Output all of the data exactly, keeping any images out of the copy.

Content starts

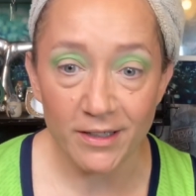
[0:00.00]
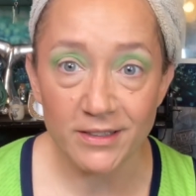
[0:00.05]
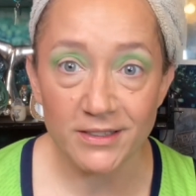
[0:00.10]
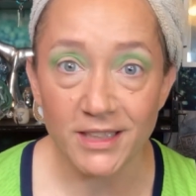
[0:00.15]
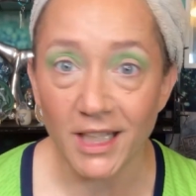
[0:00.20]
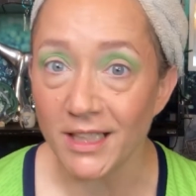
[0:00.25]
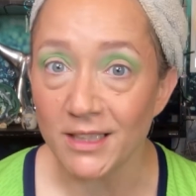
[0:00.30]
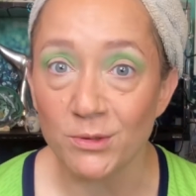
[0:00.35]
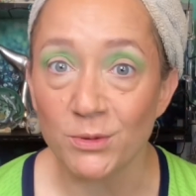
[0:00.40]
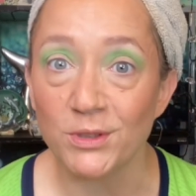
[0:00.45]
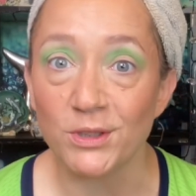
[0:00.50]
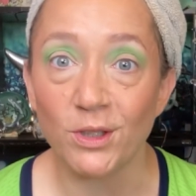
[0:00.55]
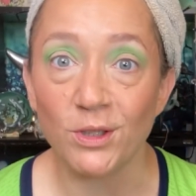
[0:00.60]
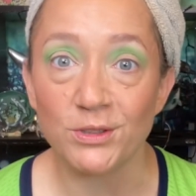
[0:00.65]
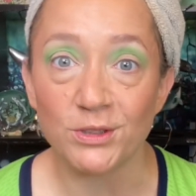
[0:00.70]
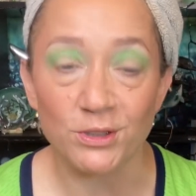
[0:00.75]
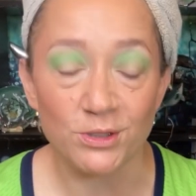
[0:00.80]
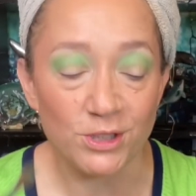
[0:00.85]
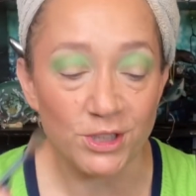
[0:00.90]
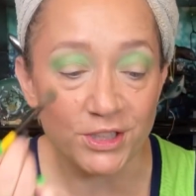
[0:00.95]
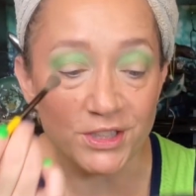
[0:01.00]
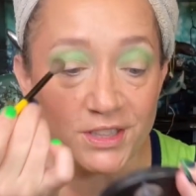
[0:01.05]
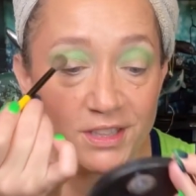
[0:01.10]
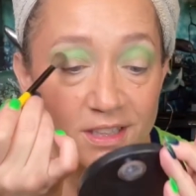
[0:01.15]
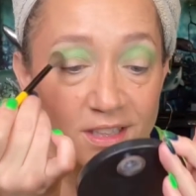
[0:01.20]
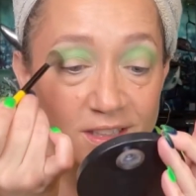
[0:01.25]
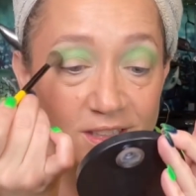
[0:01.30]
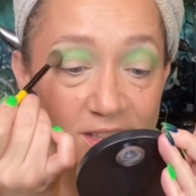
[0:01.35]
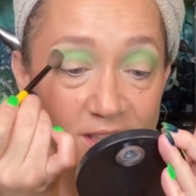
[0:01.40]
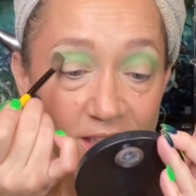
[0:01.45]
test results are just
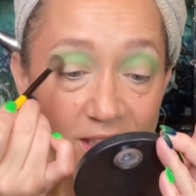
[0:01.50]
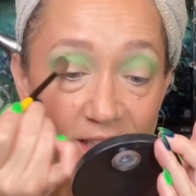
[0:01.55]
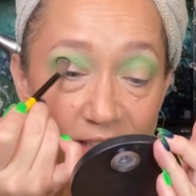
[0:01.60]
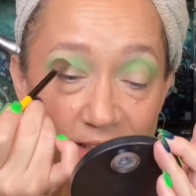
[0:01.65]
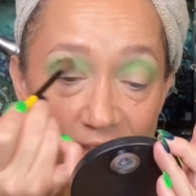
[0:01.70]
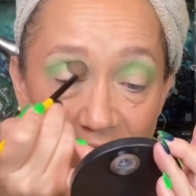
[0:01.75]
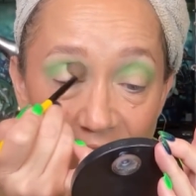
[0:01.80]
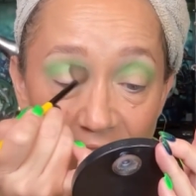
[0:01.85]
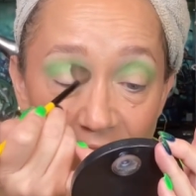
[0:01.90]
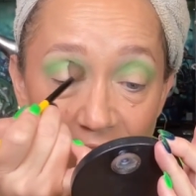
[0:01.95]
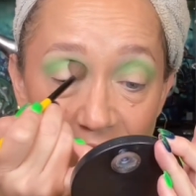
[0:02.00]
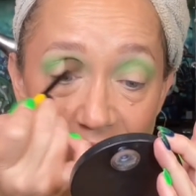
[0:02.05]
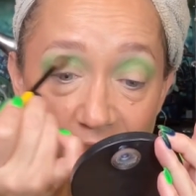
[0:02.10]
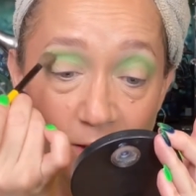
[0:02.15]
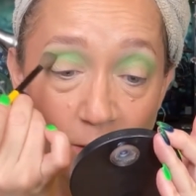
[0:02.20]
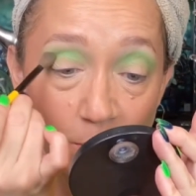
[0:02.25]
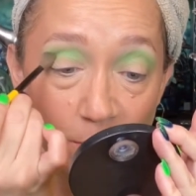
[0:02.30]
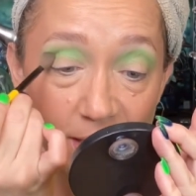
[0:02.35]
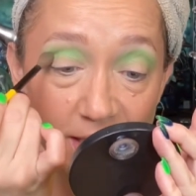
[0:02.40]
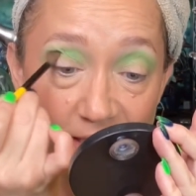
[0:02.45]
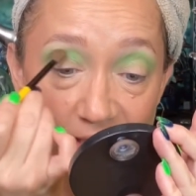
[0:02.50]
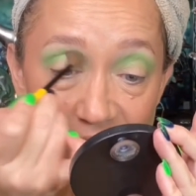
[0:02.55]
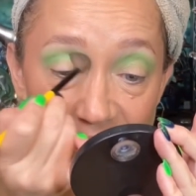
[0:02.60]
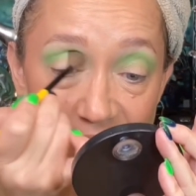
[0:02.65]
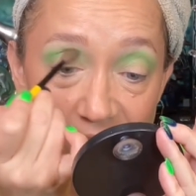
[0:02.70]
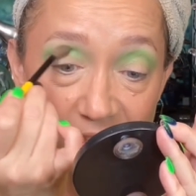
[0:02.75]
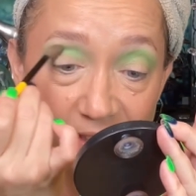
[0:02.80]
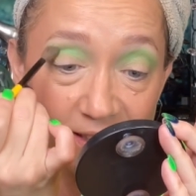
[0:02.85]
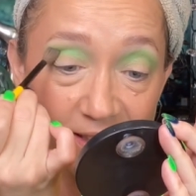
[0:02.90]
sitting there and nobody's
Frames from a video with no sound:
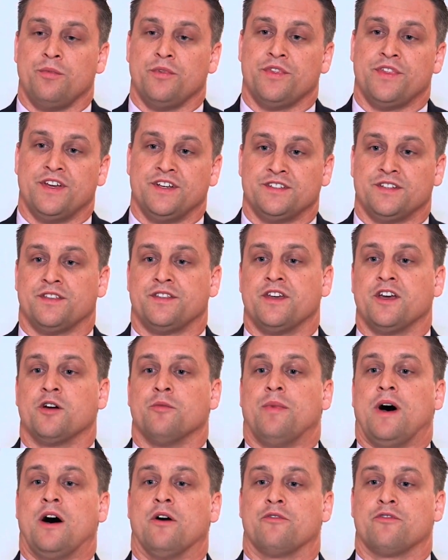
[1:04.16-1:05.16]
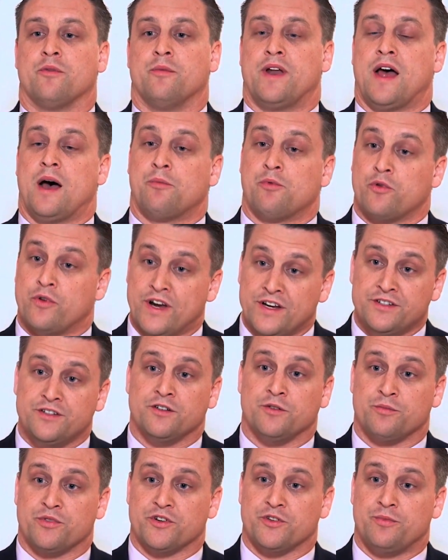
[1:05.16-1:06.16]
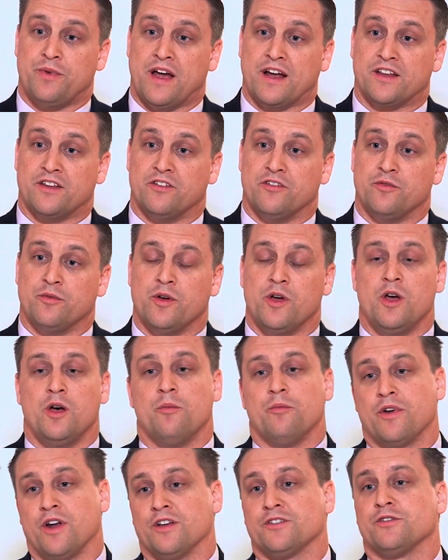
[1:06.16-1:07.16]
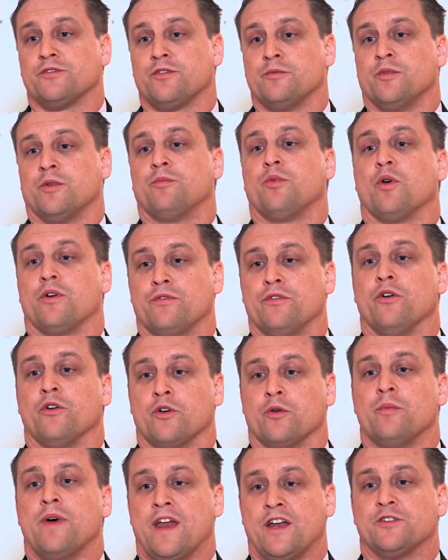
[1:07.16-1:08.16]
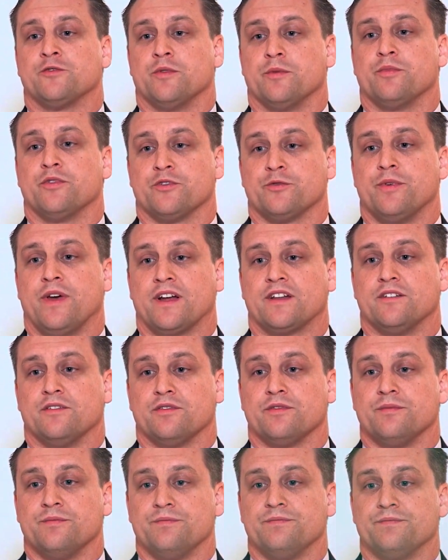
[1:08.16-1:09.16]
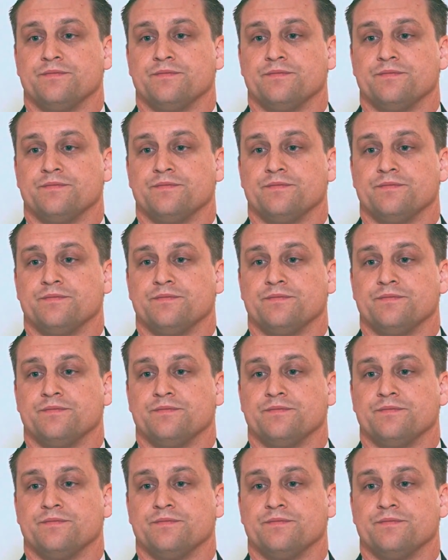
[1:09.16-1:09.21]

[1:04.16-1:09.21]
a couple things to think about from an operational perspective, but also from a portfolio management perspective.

Content ends

### Output of the task
[0:00.00]
[0:00.05]
[0:00.10]
[0:00.15]
[0:00.20]
[0:00.25]
[0:00.30]
[0:00.35]
[0:00.40]
[0:00.45]
[0:00.50]
[0:00.55]
[0:00.60]
[0:00.65]
[0:00.70]
[0:00.75]
[0:00.80]
[0:00.85]
[0:00.90]
[0:00.95]
[0:01.00]
[0:01.05]
[0:01.10]
[0:01.15]
[0:01.20]
[0:01.25]
[0:01.30]
[0:01.35]
[0:01.40]
[0:01.45]
test results are just
[0:01.50]
[0:01.55]
[0:01.60]
[0:01.65]
[0:01.70]
[0:01.75]
[0:01.80]
[0:01.85]
[0:01.90]
[0:01.95]
[0:02.00]
[0:02.05]
[0:02.10]
[0:02.15]
[0:02.20]
[0:02.25]
[0:02.30]
[0:02.35]
[0:02.40]
[0:02.45]
[0:02.50]
[0:02.55]
[0:02.60]
[0:02.65]
[0:02.70]
[0:02.75]
[0:02.80]
[0:02.85]
[0:02.90]
sitting there and nobody's
Frames from a video with no sound:
[1:04.16-1:05.16]
[1:05.16-1:06.16]
[1:06.16-1:07.16]
[1:07.16-1:08.16]
[1:08.16-1:09.16]
[1:09.16-1:09.21]

[1:04.16-1:09.21]
a couple things to think about from an operational perspective, but also from a portfolio management perspective.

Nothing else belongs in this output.